- **Work instruction**
All lines from the one containing "(9.00 s to 10.00 s)" through the final line of the entries are to be written out verbatim; no other line is to be included.

- **Exercise data**
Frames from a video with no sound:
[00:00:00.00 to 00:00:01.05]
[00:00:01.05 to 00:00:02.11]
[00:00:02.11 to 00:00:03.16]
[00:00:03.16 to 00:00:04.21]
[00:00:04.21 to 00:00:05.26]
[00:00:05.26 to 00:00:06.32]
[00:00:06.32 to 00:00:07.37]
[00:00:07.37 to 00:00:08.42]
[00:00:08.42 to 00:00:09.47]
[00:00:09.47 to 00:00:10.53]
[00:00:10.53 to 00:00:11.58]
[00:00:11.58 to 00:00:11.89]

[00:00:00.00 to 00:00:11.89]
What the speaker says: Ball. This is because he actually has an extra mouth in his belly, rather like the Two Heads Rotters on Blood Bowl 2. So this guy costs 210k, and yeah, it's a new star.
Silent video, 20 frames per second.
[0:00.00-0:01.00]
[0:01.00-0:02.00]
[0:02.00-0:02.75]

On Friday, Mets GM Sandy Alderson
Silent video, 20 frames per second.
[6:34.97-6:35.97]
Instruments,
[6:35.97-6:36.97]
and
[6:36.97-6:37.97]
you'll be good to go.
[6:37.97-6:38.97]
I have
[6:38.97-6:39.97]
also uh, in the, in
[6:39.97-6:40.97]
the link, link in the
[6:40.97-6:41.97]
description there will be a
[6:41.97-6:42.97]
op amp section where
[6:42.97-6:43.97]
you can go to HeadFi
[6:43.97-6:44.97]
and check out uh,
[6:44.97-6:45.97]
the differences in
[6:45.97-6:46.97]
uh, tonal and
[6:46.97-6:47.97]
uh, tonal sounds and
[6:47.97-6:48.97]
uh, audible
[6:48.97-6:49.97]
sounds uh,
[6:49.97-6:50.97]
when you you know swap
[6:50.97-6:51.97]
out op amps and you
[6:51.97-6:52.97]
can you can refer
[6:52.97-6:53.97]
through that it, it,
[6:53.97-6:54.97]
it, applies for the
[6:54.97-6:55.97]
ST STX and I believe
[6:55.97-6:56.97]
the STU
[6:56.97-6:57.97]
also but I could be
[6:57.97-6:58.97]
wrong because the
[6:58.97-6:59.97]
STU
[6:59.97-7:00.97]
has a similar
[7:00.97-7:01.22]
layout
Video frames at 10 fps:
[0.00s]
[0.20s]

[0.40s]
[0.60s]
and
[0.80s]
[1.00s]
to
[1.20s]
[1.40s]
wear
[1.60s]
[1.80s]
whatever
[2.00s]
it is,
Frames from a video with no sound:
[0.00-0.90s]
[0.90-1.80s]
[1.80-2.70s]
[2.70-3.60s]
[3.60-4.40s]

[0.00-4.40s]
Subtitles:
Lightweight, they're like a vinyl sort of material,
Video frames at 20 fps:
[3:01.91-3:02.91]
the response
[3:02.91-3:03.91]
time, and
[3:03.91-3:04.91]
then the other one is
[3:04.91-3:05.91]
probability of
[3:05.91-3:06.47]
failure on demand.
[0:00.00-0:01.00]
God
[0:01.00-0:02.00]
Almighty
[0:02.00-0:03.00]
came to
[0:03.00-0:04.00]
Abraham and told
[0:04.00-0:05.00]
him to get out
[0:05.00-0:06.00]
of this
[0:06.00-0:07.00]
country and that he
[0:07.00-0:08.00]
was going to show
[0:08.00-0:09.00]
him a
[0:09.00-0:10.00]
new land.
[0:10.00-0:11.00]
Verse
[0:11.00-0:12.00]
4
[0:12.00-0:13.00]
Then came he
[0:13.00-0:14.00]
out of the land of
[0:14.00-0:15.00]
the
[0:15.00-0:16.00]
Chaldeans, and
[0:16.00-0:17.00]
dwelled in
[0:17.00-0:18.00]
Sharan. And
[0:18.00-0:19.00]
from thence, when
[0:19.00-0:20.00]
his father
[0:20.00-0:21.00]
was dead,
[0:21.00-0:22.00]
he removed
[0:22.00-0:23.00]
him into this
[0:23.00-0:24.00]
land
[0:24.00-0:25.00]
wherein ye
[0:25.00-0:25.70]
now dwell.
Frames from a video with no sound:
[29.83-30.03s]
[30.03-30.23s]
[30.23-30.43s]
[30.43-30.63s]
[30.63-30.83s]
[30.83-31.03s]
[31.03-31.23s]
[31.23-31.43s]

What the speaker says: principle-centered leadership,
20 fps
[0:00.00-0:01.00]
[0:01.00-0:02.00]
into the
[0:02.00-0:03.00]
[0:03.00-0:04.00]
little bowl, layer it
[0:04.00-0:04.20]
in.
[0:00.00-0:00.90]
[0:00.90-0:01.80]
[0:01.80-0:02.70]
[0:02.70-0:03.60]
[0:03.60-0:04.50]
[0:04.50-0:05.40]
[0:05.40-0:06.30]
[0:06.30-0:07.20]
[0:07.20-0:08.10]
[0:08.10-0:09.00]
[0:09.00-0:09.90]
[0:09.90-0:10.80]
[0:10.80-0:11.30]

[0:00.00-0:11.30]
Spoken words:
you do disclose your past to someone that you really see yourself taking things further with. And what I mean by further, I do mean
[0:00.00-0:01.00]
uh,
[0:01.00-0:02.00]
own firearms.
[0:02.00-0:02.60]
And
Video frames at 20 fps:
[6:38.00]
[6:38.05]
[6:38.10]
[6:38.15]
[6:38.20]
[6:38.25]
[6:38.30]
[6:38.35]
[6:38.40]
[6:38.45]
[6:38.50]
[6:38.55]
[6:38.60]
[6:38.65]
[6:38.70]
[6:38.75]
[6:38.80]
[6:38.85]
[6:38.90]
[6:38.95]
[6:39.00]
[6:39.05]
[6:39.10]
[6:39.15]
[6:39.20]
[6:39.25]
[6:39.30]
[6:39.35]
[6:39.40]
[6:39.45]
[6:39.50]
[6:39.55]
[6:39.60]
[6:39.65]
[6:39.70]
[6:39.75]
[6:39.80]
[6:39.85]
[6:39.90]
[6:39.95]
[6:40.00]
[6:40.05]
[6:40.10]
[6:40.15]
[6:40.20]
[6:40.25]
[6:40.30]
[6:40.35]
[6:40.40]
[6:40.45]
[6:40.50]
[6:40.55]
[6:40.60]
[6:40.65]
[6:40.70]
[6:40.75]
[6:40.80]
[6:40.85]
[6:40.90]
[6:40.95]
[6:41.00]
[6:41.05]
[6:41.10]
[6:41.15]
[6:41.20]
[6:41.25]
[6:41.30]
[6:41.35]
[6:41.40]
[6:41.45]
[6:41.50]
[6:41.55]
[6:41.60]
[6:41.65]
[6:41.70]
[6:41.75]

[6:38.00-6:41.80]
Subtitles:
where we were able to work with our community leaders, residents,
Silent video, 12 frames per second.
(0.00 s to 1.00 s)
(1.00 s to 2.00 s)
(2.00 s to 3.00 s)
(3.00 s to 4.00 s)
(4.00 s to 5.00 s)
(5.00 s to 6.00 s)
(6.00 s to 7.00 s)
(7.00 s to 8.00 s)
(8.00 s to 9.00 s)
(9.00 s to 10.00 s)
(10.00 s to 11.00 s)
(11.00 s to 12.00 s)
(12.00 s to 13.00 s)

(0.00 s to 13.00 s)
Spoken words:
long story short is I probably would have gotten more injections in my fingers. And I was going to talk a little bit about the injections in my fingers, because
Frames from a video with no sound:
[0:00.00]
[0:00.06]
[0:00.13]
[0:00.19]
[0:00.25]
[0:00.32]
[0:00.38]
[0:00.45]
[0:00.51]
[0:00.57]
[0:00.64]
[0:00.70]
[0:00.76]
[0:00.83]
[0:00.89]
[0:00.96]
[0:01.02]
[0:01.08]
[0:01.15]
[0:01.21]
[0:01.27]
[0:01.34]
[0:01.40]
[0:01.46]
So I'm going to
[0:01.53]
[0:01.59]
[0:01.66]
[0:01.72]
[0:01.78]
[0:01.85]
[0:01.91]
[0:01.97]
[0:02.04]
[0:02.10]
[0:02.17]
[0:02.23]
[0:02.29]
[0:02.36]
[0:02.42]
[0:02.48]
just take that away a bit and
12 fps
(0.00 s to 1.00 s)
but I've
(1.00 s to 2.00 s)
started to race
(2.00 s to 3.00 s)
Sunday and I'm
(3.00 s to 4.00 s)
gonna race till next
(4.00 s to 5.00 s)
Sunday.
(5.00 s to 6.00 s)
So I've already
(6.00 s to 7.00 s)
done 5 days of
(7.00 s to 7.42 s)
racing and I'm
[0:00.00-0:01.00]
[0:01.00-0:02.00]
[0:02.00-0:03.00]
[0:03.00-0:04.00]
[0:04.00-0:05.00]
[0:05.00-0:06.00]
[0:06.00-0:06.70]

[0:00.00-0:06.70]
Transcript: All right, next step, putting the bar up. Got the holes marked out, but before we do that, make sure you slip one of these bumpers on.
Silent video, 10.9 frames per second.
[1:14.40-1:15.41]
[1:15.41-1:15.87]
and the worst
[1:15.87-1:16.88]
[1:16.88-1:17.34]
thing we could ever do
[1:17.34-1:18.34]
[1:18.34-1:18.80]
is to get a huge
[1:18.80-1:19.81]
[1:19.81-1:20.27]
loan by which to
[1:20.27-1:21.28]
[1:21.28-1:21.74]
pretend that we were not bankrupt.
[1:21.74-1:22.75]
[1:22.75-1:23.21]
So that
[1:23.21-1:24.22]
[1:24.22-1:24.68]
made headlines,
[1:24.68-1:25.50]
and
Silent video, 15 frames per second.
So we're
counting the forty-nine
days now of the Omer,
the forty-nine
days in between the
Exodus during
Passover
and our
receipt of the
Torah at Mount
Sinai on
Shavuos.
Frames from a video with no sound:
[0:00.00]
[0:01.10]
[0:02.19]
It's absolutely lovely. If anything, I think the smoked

- **Reply**
(9.00 s to 10.00 s)
(10.00 s to 11.00 s)
(11.00 s to 12.00 s)
(12.00 s to 13.00 s)

(0.00 s to 13.00 s)
Spoken words:
long story short is I probably would have gotten more injections in my fingers. And I was going to talk a little bit about the injections in my fingers, because
Frames from a video with no sound:
[0:00.00]
[0:00.06]
[0:00.13]
[0:00.19]
[0:00.25]
[0:00.32]
[0:00.38]
[0:00.45]
[0:00.51]
[0:00.57]
[0:00.64]
[0:00.70]
[0:00.76]
[0:00.83]
[0:00.89]
[0:00.96]
[0:01.02]
[0:01.08]
[0:01.15]
[0:01.21]
[0:01.27]
[0:01.34]
[0:01.40]
[0:01.46]
So I'm going to
[0:01.53]
[0:01.59]
[0:01.66]
[0:01.72]
[0:01.78]
[0:01.85]
[0:01.91]
[0:01.97]
[0:02.04]
[0:02.10]
[0:02.17]
[0:02.23]
[0:02.29]
[0:02.36]
[0:02.42]
[0:02.48]
just take that away a bit and
12 fps
(0.00 s to 1.00 s)
but I've
(1.00 s to 2.00 s)
started to race
(2.00 s to 3.00 s)
Sunday and I'm
(3.00 s to 4.00 s)
gonna race till next
(4.00 s to 5.00 s)
Sunday.
(5.00 s to 6.00 s)
So I've already
(6.00 s to 7.00 s)
done 5 days of
(7.00 s to 7.42 s)
racing and I'm
[0:00.00-0:01.00]
[0:01.00-0:02.00]
[0:02.00-0:03.00]
[0:03.00-0:04.00]
[0:04.00-0:05.00]
[0:05.00-0:06.00]
[0:06.00-0:06.70]

[0:00.00-0:06.70]
Transcript: All right, next step, putting the bar up. Got the holes marked out, but before we do that, make sure you slip one of these bumpers on.
Silent video, 10.9 frames per second.
[1:14.40-1:15.41]
[1:15.41-1:15.87]
and the worst
[1:15.87-1:16.88]
[1:16.88-1:17.34]
thing we could ever do
[1:17.34-1:18.34]
[1:18.34-1:18.80]
is to get a huge
[1:18.80-1:19.81]
[1:19.81-1:20.27]
loan by which to
[1:20.27-1:21.28]
[1:21.28-1:21.74]
pretend that we were not bankrupt.
[1:21.74-1:22.75]
[1:22.75-1:23.21]
So that
[1:23.21-1:24.22]
[1:24.22-1:24.68]
made headlines,
[1:24.68-1:25.50]
and
Silent video, 15 frames per second.
So we're
counting the forty-nine
days now of the Omer,
the forty-nine
days in between the
Exodus during
Passover
and our
receipt of the
Torah at Mount
Sinai on
Shavuos.
Frames from a video with no sound:
[0:00.00]
[0:01.10]
[0:02.19]
It's absolutely lovely. If anything, I think the smoked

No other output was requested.